■ Work to be completed:
What lines of the material hold the string "with"? Pull each of them out.

■ Data supplied:
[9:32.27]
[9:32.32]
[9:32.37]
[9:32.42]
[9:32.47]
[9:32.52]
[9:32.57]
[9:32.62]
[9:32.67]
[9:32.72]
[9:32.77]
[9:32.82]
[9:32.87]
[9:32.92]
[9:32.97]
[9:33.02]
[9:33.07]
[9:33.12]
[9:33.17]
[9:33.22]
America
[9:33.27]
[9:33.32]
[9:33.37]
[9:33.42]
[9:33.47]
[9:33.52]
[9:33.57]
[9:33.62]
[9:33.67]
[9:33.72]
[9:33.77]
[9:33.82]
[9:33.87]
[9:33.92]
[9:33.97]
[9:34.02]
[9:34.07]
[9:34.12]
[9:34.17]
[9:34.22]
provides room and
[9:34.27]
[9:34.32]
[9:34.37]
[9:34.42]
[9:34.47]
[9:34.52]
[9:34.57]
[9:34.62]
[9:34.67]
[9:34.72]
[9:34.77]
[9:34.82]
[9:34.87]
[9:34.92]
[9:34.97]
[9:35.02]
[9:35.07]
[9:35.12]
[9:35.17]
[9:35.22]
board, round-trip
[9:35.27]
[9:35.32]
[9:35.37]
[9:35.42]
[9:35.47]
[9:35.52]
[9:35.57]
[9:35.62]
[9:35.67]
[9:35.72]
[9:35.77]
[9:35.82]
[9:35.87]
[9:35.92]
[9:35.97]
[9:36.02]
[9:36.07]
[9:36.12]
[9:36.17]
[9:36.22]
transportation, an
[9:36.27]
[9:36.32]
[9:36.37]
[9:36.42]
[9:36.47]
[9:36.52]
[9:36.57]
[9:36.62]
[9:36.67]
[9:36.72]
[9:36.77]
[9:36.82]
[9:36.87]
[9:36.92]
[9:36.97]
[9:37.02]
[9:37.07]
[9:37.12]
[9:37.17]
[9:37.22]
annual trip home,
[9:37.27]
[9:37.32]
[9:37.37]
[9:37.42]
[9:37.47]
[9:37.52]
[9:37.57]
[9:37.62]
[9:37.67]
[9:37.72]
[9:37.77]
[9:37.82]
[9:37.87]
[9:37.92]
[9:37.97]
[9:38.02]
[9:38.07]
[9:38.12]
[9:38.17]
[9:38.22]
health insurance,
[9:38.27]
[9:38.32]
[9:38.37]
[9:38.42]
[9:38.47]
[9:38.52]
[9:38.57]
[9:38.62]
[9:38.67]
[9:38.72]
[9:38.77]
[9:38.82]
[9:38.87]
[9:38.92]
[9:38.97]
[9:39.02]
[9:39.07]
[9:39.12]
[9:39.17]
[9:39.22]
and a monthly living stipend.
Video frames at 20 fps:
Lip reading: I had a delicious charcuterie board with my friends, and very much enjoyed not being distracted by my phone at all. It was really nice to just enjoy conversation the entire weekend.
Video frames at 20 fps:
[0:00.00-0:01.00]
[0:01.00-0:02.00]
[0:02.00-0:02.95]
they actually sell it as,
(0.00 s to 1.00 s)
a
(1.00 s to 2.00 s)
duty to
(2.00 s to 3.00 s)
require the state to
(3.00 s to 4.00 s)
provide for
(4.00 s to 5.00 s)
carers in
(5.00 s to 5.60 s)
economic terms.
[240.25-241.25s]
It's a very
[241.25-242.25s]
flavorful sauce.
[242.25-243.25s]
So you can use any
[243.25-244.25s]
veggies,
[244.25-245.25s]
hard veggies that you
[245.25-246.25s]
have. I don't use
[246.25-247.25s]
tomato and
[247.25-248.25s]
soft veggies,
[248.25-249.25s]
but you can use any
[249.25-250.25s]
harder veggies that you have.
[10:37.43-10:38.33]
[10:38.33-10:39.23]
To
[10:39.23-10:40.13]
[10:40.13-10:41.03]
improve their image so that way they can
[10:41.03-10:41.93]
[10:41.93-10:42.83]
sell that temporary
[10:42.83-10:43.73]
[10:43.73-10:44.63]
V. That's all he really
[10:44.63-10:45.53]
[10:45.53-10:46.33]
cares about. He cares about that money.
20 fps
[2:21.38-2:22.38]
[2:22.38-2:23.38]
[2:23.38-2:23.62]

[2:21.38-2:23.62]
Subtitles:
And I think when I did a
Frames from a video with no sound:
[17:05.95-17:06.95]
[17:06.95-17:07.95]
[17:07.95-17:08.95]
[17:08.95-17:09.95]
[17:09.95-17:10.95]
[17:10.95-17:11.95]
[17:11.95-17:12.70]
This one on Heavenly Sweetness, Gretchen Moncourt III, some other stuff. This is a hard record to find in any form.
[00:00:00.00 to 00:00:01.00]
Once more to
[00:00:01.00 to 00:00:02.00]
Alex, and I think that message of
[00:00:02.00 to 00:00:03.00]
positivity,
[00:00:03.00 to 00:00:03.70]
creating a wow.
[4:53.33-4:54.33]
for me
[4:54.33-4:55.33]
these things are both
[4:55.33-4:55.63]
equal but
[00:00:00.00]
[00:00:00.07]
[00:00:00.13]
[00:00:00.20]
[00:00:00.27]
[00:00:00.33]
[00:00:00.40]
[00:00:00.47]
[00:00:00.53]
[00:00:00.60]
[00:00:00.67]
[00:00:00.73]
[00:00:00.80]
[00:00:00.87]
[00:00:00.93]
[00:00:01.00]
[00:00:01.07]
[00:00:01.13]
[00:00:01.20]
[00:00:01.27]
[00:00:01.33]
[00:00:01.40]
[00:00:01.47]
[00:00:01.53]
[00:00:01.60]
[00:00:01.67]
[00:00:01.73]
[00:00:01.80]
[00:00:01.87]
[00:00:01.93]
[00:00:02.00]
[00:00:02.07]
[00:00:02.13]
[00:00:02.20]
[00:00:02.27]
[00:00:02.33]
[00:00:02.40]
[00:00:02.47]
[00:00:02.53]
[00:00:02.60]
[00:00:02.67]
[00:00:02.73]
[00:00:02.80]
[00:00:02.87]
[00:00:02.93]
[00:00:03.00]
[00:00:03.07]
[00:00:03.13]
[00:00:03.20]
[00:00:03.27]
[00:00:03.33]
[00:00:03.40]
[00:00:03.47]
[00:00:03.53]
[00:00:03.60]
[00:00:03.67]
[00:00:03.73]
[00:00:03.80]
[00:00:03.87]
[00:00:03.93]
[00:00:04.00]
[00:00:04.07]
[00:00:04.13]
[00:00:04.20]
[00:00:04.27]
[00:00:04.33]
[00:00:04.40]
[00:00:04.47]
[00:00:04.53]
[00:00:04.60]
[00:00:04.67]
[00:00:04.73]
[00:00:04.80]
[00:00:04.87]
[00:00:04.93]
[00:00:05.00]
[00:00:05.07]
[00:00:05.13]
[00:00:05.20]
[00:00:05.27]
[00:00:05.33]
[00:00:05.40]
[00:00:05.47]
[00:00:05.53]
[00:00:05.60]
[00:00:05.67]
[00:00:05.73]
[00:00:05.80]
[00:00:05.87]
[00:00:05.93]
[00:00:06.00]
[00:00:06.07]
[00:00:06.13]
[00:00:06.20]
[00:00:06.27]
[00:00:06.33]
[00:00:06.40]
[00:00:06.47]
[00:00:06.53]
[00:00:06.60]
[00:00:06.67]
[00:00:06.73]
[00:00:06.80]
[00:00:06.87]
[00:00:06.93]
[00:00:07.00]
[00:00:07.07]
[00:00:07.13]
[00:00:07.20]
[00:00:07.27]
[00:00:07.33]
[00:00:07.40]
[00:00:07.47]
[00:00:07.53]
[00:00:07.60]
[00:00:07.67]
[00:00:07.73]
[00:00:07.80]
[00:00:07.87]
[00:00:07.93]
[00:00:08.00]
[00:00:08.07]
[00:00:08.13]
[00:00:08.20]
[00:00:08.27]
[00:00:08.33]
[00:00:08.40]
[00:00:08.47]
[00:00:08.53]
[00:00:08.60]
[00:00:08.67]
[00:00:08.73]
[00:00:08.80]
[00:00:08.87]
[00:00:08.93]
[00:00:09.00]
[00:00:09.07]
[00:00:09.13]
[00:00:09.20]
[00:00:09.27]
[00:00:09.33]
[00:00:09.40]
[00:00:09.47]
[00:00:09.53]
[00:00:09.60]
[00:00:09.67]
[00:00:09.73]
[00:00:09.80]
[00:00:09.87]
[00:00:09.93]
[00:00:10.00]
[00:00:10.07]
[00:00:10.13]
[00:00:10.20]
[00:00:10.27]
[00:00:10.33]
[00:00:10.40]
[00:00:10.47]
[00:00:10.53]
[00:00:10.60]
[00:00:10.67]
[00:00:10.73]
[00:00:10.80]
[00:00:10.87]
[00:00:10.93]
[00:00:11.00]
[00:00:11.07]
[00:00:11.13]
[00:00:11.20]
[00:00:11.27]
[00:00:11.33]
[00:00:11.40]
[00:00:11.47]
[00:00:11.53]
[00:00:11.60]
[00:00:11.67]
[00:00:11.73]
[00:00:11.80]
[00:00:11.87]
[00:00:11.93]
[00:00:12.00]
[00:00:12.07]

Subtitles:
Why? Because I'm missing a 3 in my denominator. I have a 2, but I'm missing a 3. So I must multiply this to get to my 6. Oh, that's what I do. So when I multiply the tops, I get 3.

■ Answer space:
Lip reading: I had a delicious charcuterie board with my friends, and very much enjoyed not being distracted by my phone at all. It was really nice to just enjoy conversation the entire weekend.
Frames from a video with no sound:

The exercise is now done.